Problems
In the king’s prison, there are five cells numbered from 1 to 5. In each cell, there is one prisoner. Kristen persuaded the king to conduct an experiment: on the wall of each cell she writes at one point a number and at midnight, each prisoner will go to the cell with the indicated number (if the number on the wall coincides with the cell number, the prisoner does not go anywhere). On the following night at midnight, the prisoners again must move from their cell to another cell according to the instructions on the wall, and they do this for five nights. If the location of prisoners in the cells for all six days (including the first) is never repeated, then Kristen will be given the title of Wisdom, and the prisoners will be released. Help Kristen write numbers in the cells.
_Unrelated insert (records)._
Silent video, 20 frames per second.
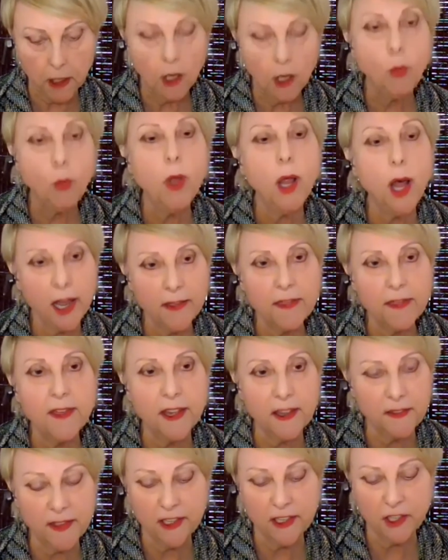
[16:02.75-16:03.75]
Well, I
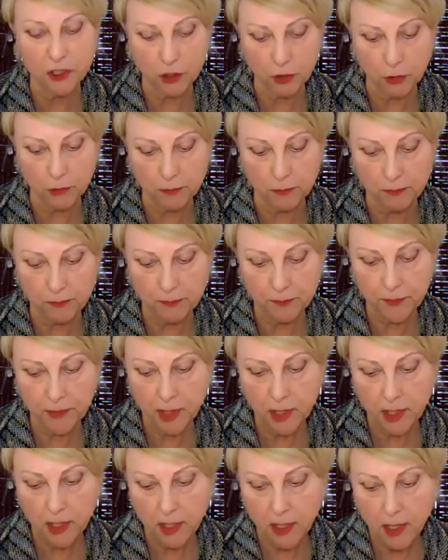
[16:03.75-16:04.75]
think they do.
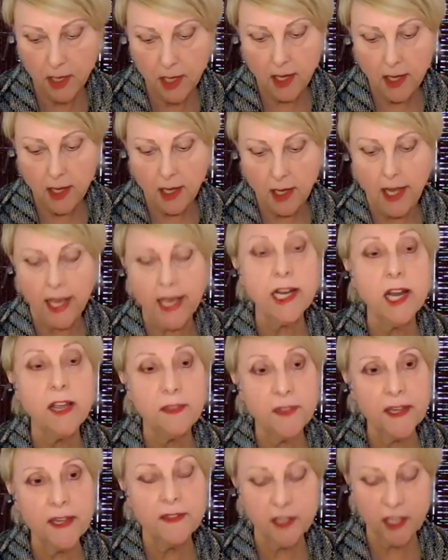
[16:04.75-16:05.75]
And I
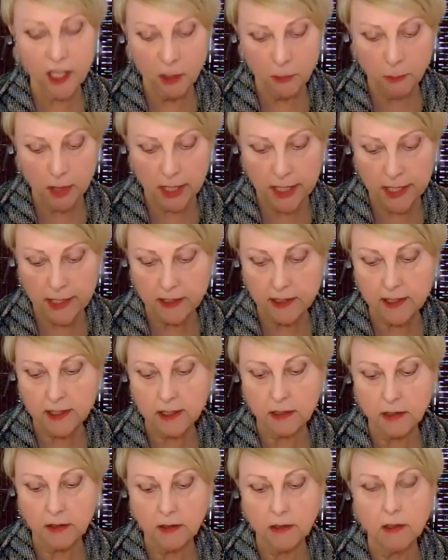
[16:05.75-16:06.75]
think the complaints
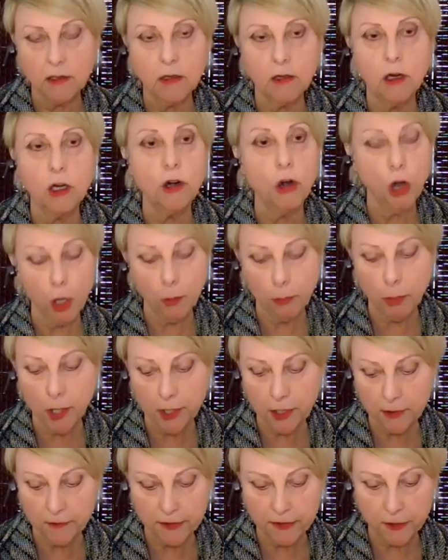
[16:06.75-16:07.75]
are all
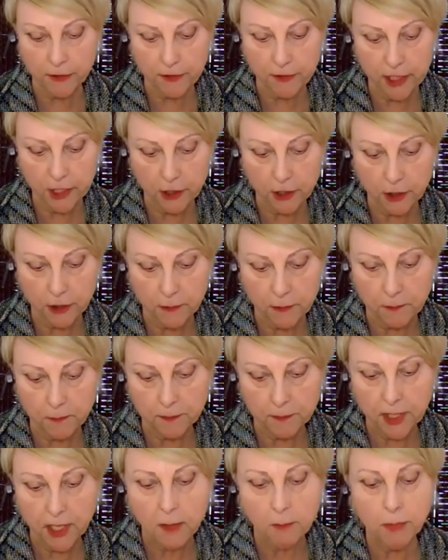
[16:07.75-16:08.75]
part of their theater.
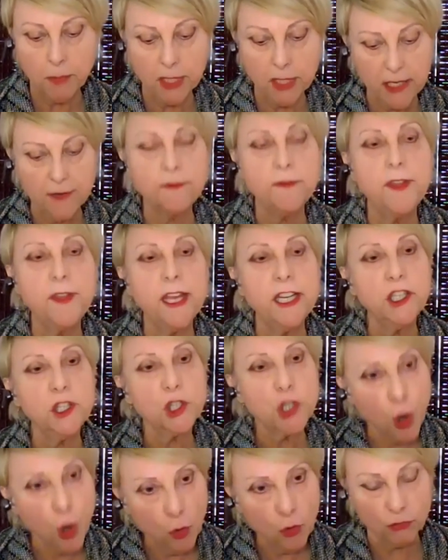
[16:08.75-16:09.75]
But if they
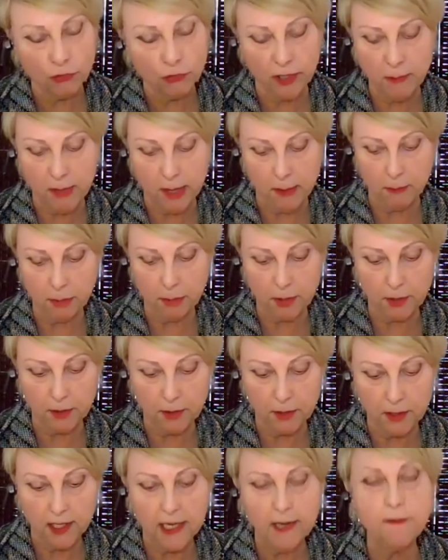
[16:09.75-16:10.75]
don't remember,
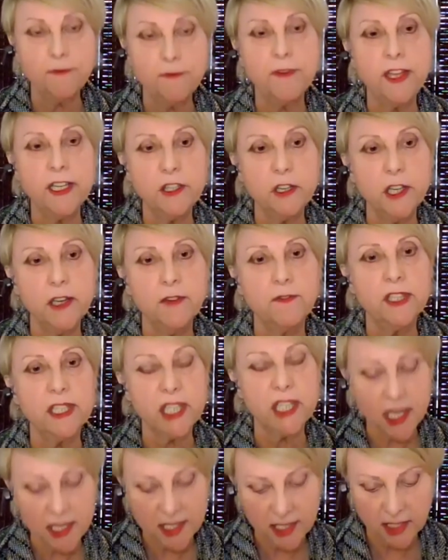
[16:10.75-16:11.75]
if it
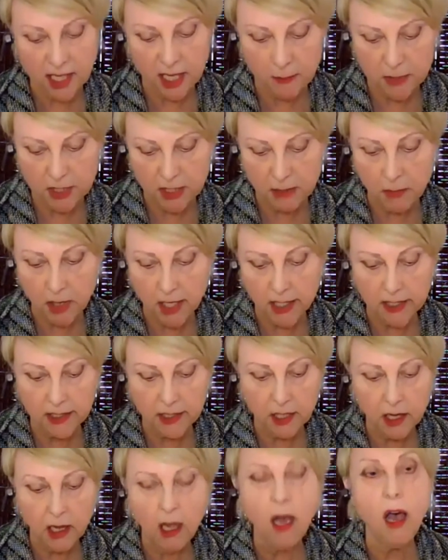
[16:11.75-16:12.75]
doesn't come to mind,
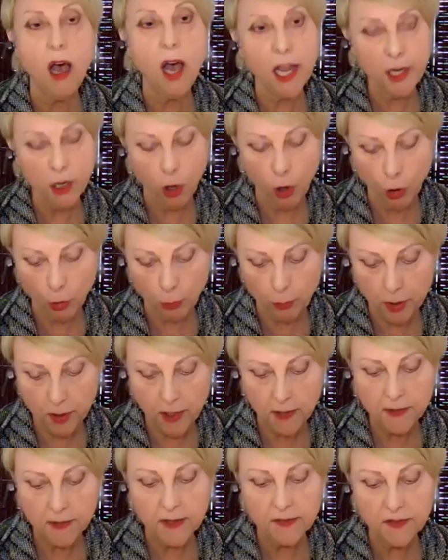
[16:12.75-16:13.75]
I hope
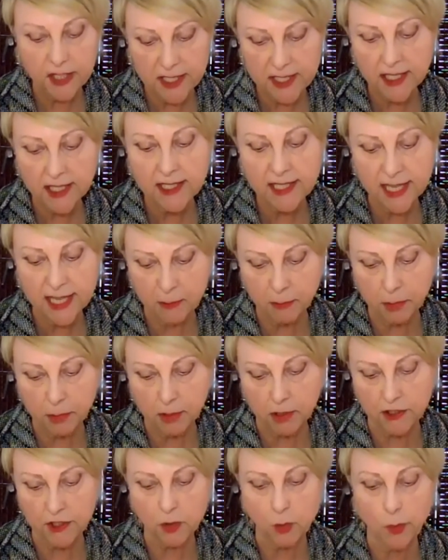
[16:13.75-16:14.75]
that these
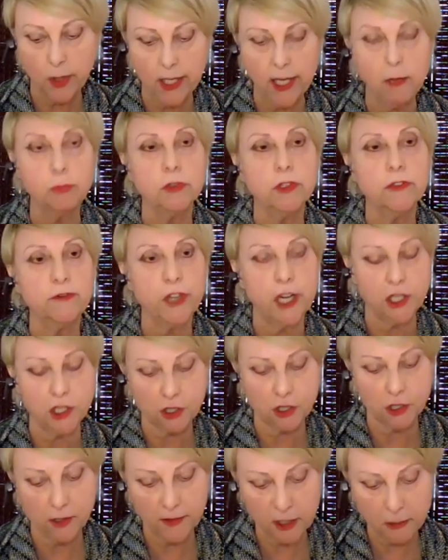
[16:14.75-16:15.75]
examples will help
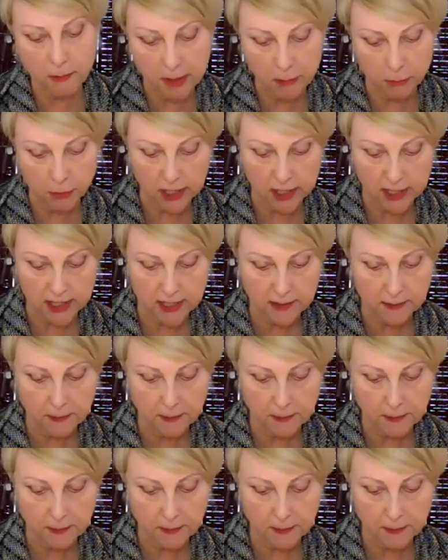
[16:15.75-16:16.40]
refresh their memories.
One day, Claudia, Sofia and Freia noticed that they brought the same toy cars to kindergarten. Claudia has a car with a trailer, a small car and a green car without a trailer. Sofia has a car without a trailer and a small green one with a trailer, and Freia has a big car and a small blue car with a trailer. What kind of car (in terms of colour, size and availability of a trailer) did all of the girls bring to the kindergarten? Explain the answer.
The \(KUB\) is a cube. Prove that the ball, \(CIR\), is not a cube. (\(KUB\) and \(CIR\) are three-digit numbers, where different letters denote different numbers).
Can I replace the letters with numbers in the puzzle \(RE \times CTS + 1 = CE \times MS\) so that the correct equality is obtained (different letters need to be replaced by different numbers, and the same letters must correspond to the same digits)?
Three circles are constructed on a triangle, with the medians of the triangle forming the diameters of the circles. It is known that each pair of circles intersects. Let \(C_{1}\) be the point of intersection, further from the vertex \(C\), of the circles constructed from the medians \(AM_{1}\) and \(BM_{2}\). Points \(A_{1}\) and \(B_{1}\) are defined similarly. Prove that the lines \(AA_{1}\), \(BB_{1}\) and \(CC_{1}\) intersect at the same point.
Of the four inequalities \(2x > 70\), \(x < 100\), \(4x > 25\) and \(x > 5\), two are true and two are false. Find the value of \(x\) if it is known that it is an integer.
At the vertices of the hexagon \(ABCDEF\) (see Fig.) There were 6 identical balls: at \(A\) – one with mass 1 g, at \(B\) – 2 g, ..., at \(F\) – 6 g. Callum changed the places of two balls in opposite vertices. A set of weighing scales with 2 plates is available, which let you know which plate contains the balls of greater mass. How, in one weighing, can it be determined which balls were rearranged?
Two ants crawled along their own closed route on a \(7\times7\) board. Each ant crawled only on the sides of the cells of the board and visited each of the 64 vertices of the cells exactly once. What is the smallest possible number of cell edges, along which both the first and second ants crawled?
101 random points are chosen inside a unit square, including on the edges of the square, so that no three points lie on the same straight line. Prove that there exist some triangles with vertices on these points, whose area does not exceed 0.01.
The function \(f (x)\) is defined on the positive real \(x\) and takes only positive values. It is known that \(f (1) + f (2) = 10\) and \(f(a+b) = f(a) + f(b) + 2\sqrt{f(a)f(b)}\) for any \(a\) and \(b\). Find \(f (2^{2011})\).